The Beijing City Government Food Safety Office has reportedly stated that dog meat is off the menu during the Olympics. The world’s best athletes are now free from worrying that the meat on their plate may be from someone’s stray or confiscated Fido. All 112 official Olympic restaurants are forbidden from serving any dishes containing any part of a dog during the summer games, which start on August 8. So, swimmers and sprinters, don’t worry if you see a finger-like object floating in your stew—it’s probably just a finger ….
Let’s face it, China may be on top of its game in terms of technological innovations, but when it comes to animal protection, the country is dead last at the bottom of the dog pile.
China severely lacks any form of animal welfare. Our investigations into Chinese fur farms and live markets have shown some of the most horrendous acts of cruelty and conditions for animals raised for human use.
We’re pleased that Beijing has opted out of the dog-slaughtering business—at least for a few weeks and if only for Olympic restaurants. But I have a suspicion it’s not because someone up top realized that dogs feel pain.
A better idea would be to ban all meat from the restaurants. Cows, chickens, pigs, and fish value their lives and don’t want to suffer, and they certainly die as wretchedly as dogs do, even if most people never get to know one in the way that they get to know a dog. Kind of a double standard, don’t you think?

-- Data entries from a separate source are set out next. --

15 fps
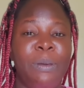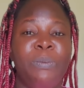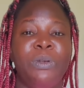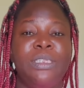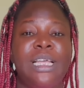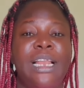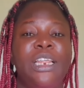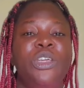people
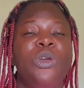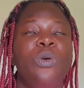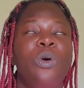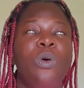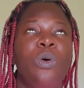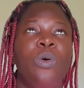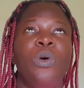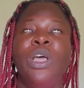telling you,
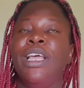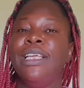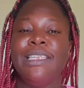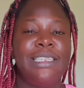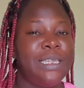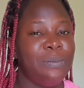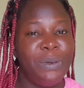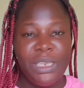oh,
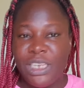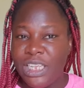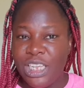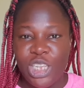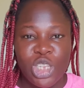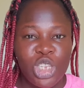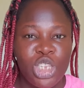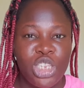CBD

Besides, the Olympic athletes certainly don’t need all the fat and cholesterol loaded in each bite of meat. It would suck to be one lap away from winning gold and suffer a heart attack. Take a bit of advice from Carl Lewis, a legendary Olympian, a vegetarian, and the man who’s broken more records than humanly possible.
The only real breakfast of champions is one that’s meat-free. And you can take that to the winner’s podium.